Spekulasi Dalam Penyediaan Hunian Terjangkau
Harga hunian yang kian tak terjangkau membuat persoalan ketimpangan pemilikan rumah (backlog) sulit diselesaikan. Tingginya harga hunian yang hanya bisa diakses oleh kalangan berpenghasilan tinggi, selain memperlebar ketimpangan, juga menyuburkan praktik spekulasi kepemilikan properti.
UUD 1945 Pasal 28 huruf H ayat (1) mengamanatkan setiap orang berhak untuk hidup sejahtera lahir batin, bertempat tinggal, dan mendapatkan lingkungan hidup yang baik dan sehat. Tempat tinggal merupakan kebutuhan pokok di luar pangan dan sandang yang wajib terpenuhi.
Namun, persoalan pemenuhan tempat tinggal masih menjadi pekerjaan rumah yang tak kunjung selesai. Apalagi di kota metropolitan seperti Jakarta, persoalan pemenuhan hunian memiliki tantangan yang lebih kompleks, terkait mulai dari keterbatasan lahan hingga kesenjangan sosial ekonomi.
Data Pusat Pengelolaan Dana Pembiayaan Perumahan (PPDPP) Kementerian Pekerjaan Umum dan Perumahan Rakyat menunjukkan tingkat kepemilikan hunian (home ownership rate) Jakarta hanya di angka 51,09 persen. Jika dibandingkan dengan daerah lain, Ibu Kota berada di posisi terburuk diikuti Kepulauan Riau. Kedua provinsi ini menjadi wilayah dengan rasio rumah milik di bawah 70 persen.
Komposisi bermukim berdasarkan hasil Survei Ekonomi Nasional (Susenas) 2017 menunjukkan kepemilikan rumah di Jakarta hanya sekitar 48 persen. Sekitar 36 persen orang tinggal di rumah kontrakan atau sewa. Sementara sekitar 13 persen bermukim di tempat tinggal yang bebas sewa seperti rumah keluarga. Selebihnya bertempat tinggal di rumah dinas dan lainnya.

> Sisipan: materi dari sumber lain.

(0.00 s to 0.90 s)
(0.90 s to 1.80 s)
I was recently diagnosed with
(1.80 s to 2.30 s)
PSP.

Backlog hunian di Jakarta mencapai 1,3 juta rumah. Pemenuhan satu juta unit tempat tinggal ini bukanlah perkara mudah. Akar permasalahan pemenuhan kebutuhan hunian ini bukan semata terletak pada soal suplai yang minim. Namun, juga dikarenakan harga yang semakin jauh dari jangkauan kemampuan orang yang membutuhkan rumah.
Tak Terjangkau
Indonesia Property Watch (IPW) pernah memetakan harga tanah perumahan di wilayah perkotaan. Hasilnya, di wilayah Jakarta, harga paling murah mencapai 7,9 juta per meter persegi. Tidak heran, di wilayah yang lebih strategis dan semakin mendekati pusat kota, harga lahan pun meningkat puluhan kali lipat.

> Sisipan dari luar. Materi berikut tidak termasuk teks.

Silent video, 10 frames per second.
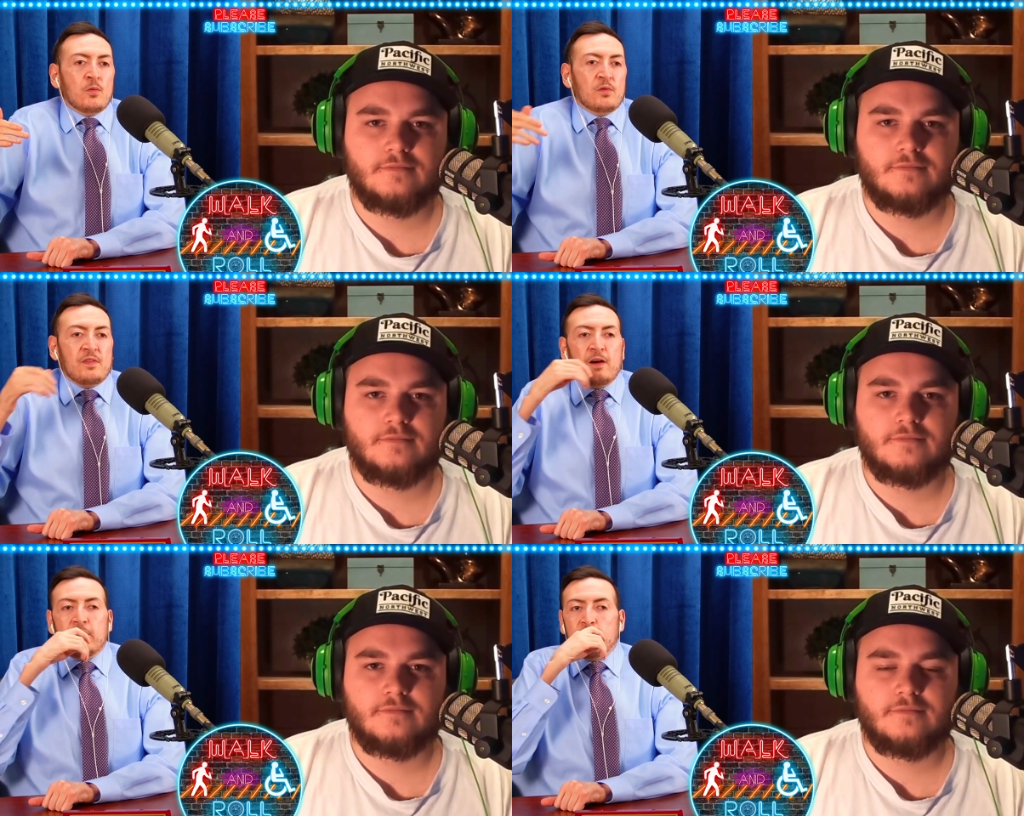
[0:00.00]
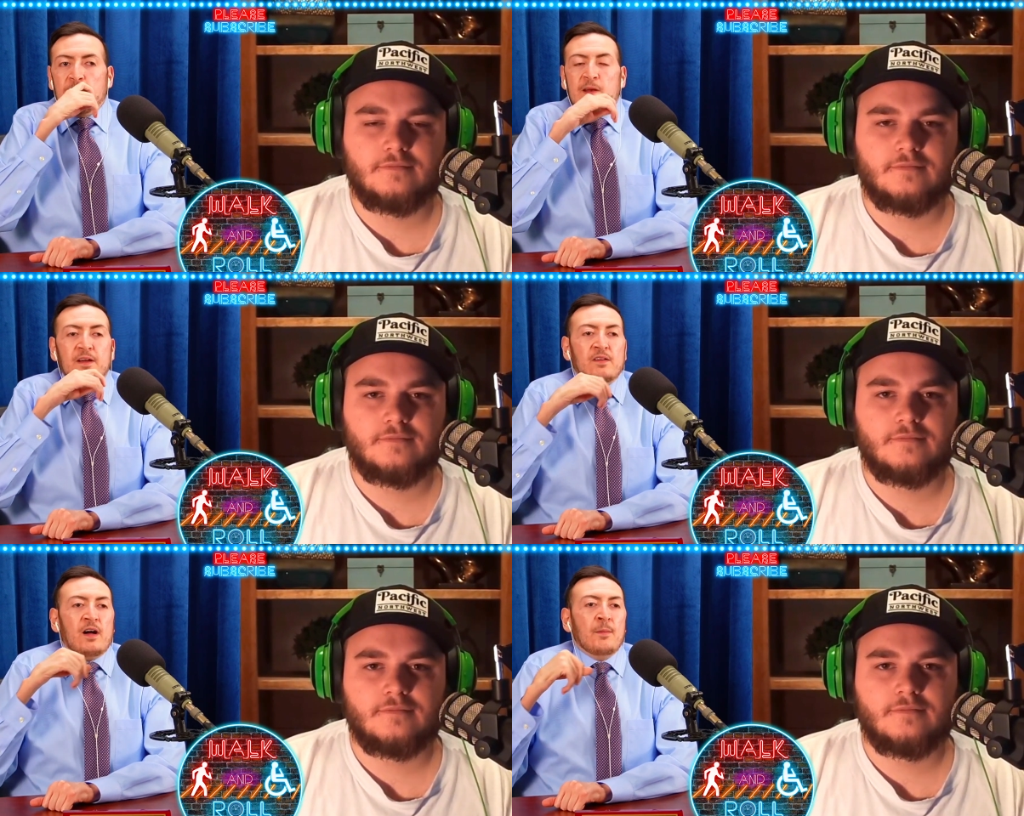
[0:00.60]
Speaker 1: was there during the
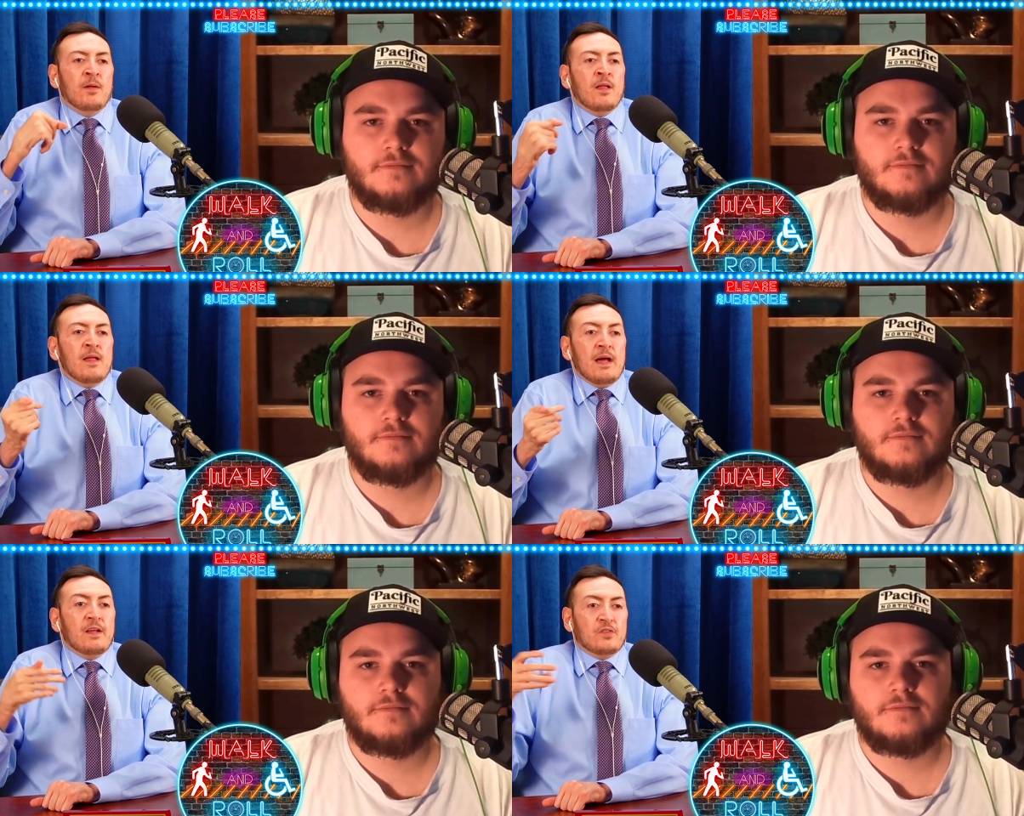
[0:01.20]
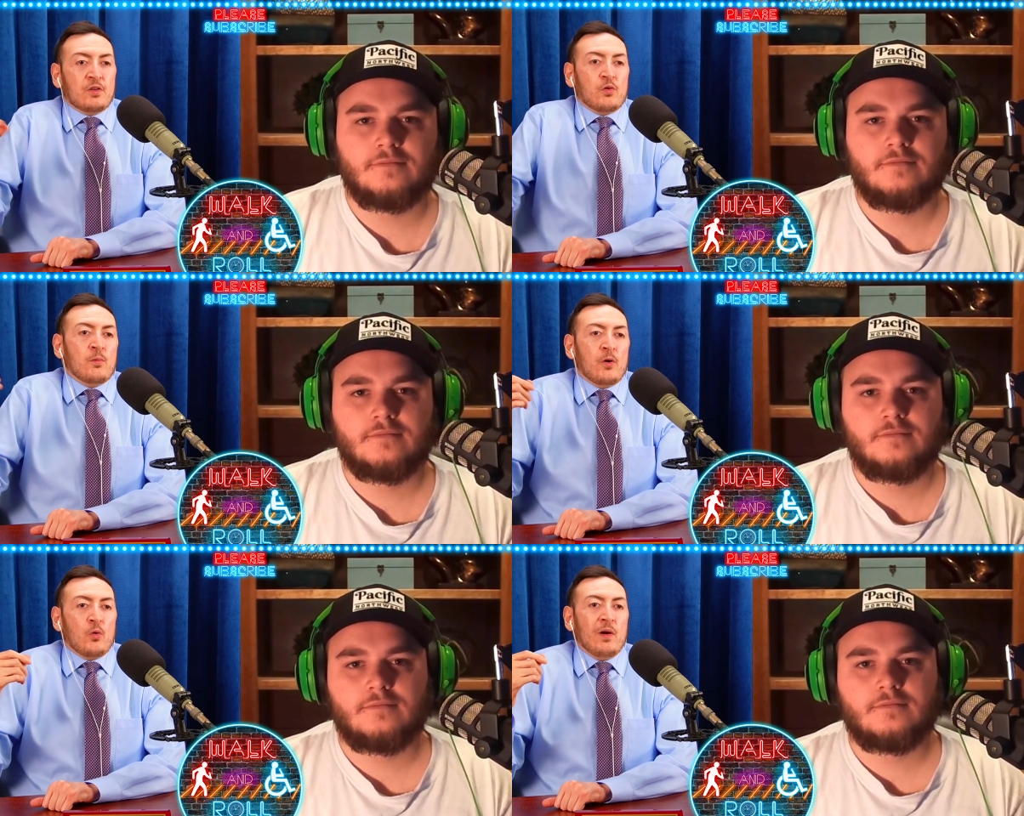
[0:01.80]
nighttime and he took the
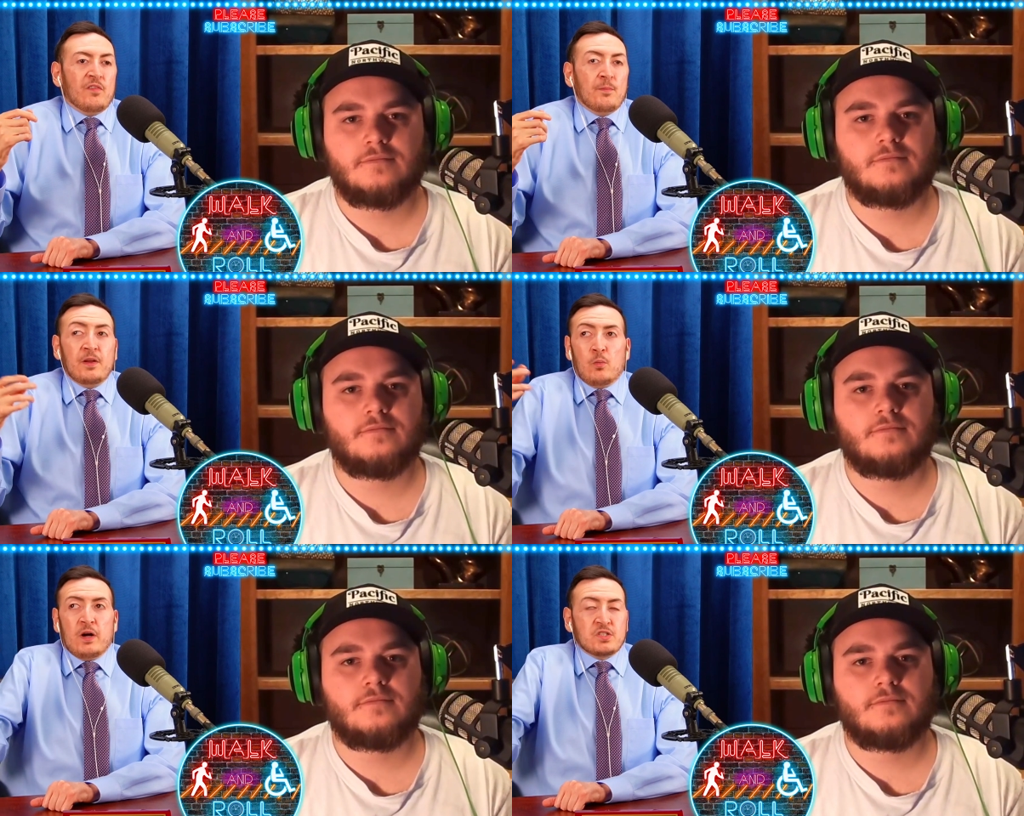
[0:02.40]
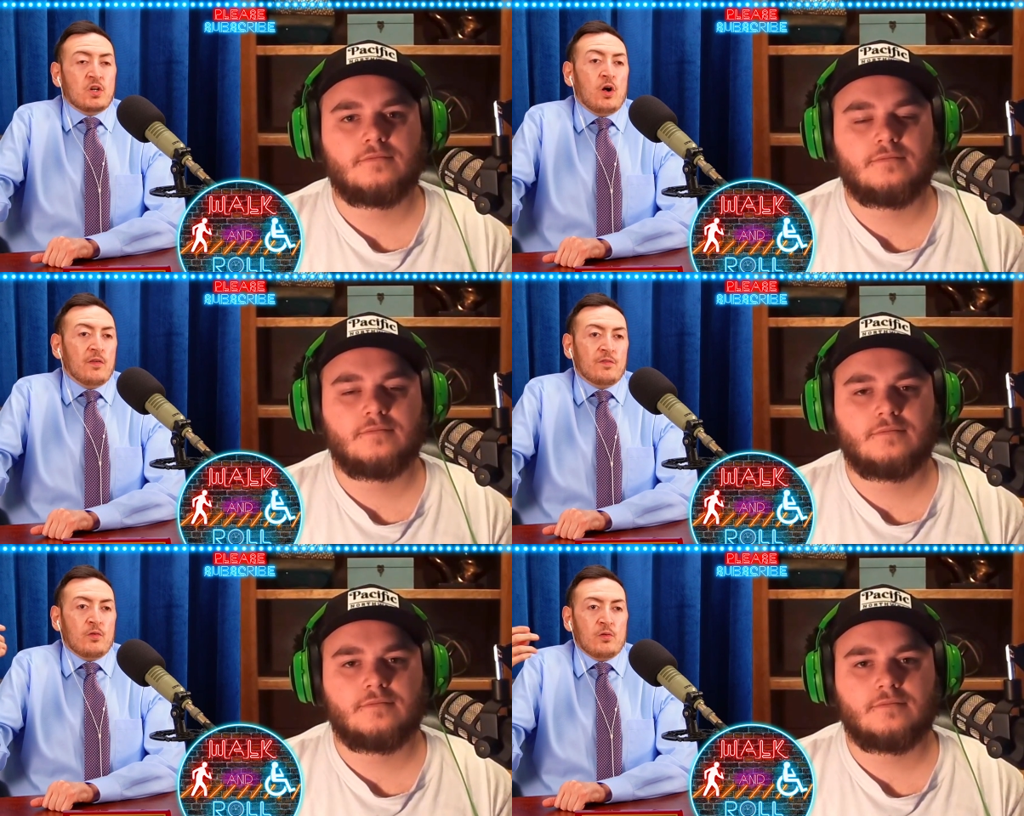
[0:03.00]
remote away from me to watch
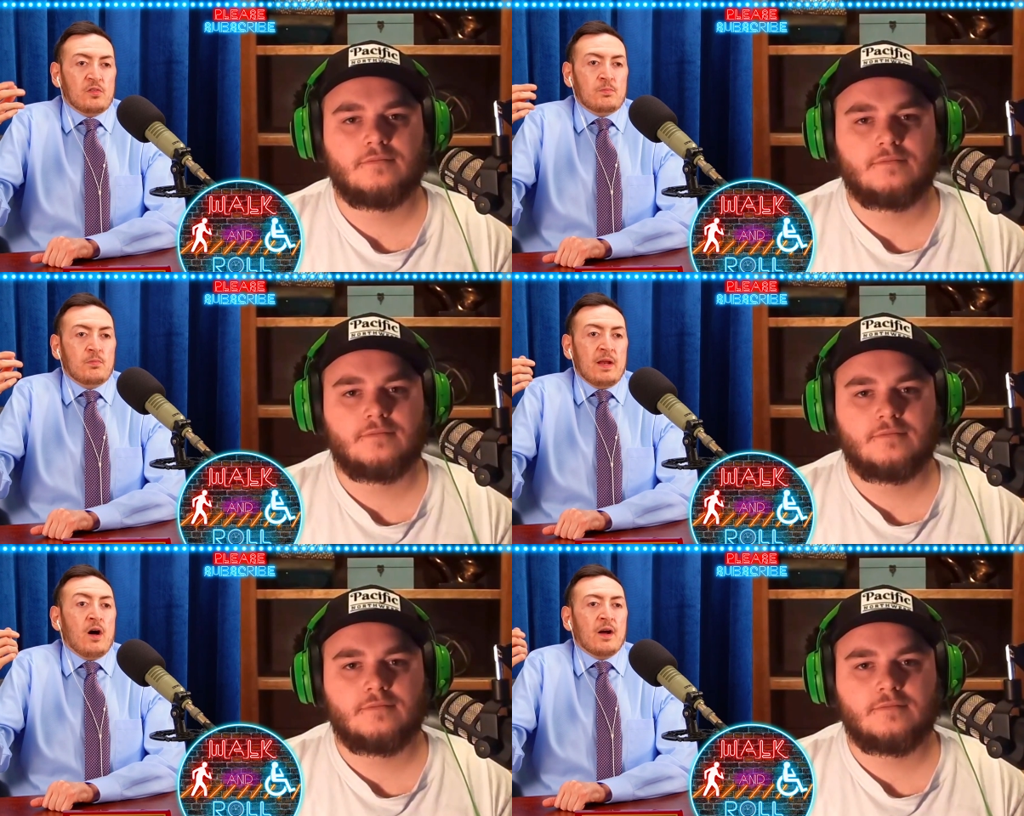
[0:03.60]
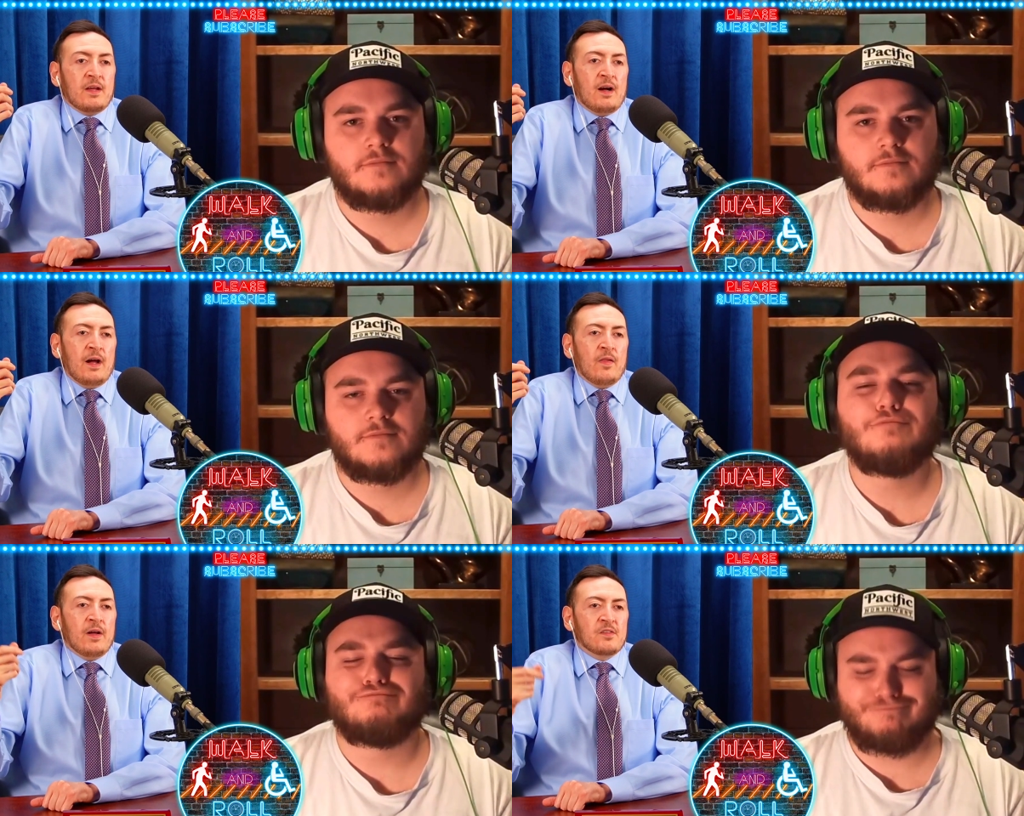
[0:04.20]
golf or, and hockey
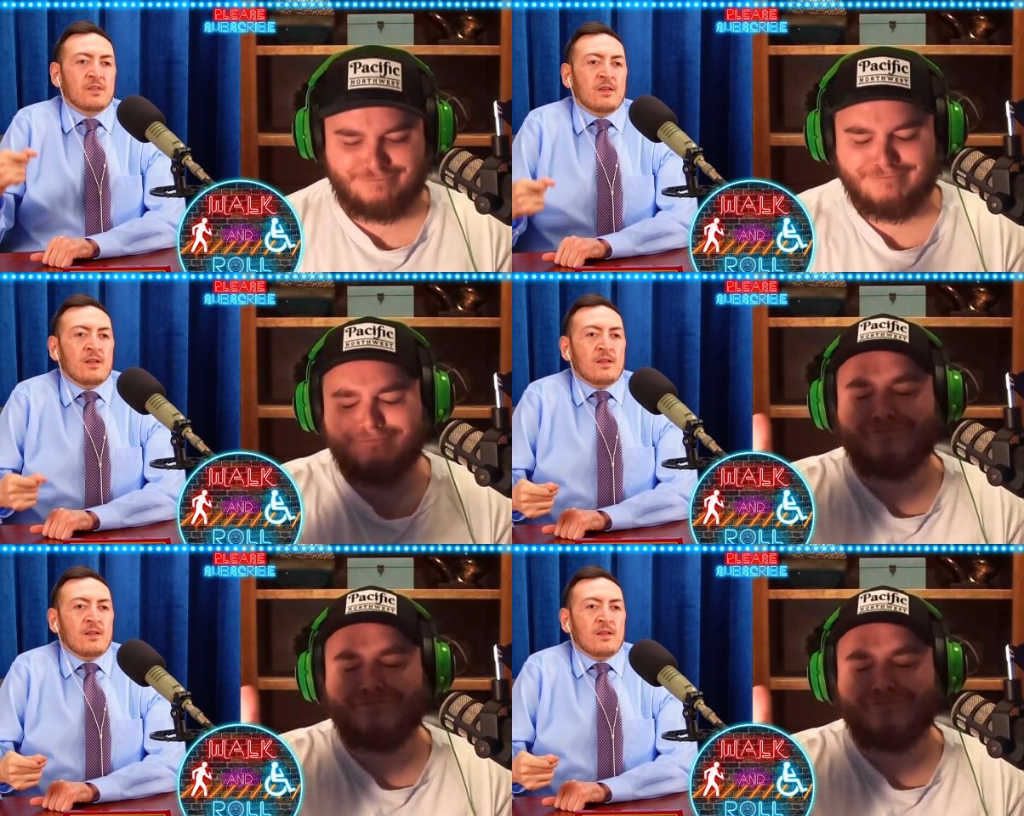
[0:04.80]
highlights.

Selaras dengan hal itu, nilai jual properti di Jakarta pun terdongkrak. Situs properti Rumah123.com pernah merilis hasil survei mengenai harga jual properti di Jakarta di mana mayoritas (95 persen) harga berada pada skala tertinggi yaitu di atas Rp 480 juta. Suplai ini berbanding terbalik dengan daya beli masyarakat terutama pada kalangan usia muda. Penghasilan 46 persen pekerja yang berusia muda masih kurang dari Rp 4 juta per bulan dan sebanyak 34 persen lainnya di kisaran Rp 4-7 juta per bulan.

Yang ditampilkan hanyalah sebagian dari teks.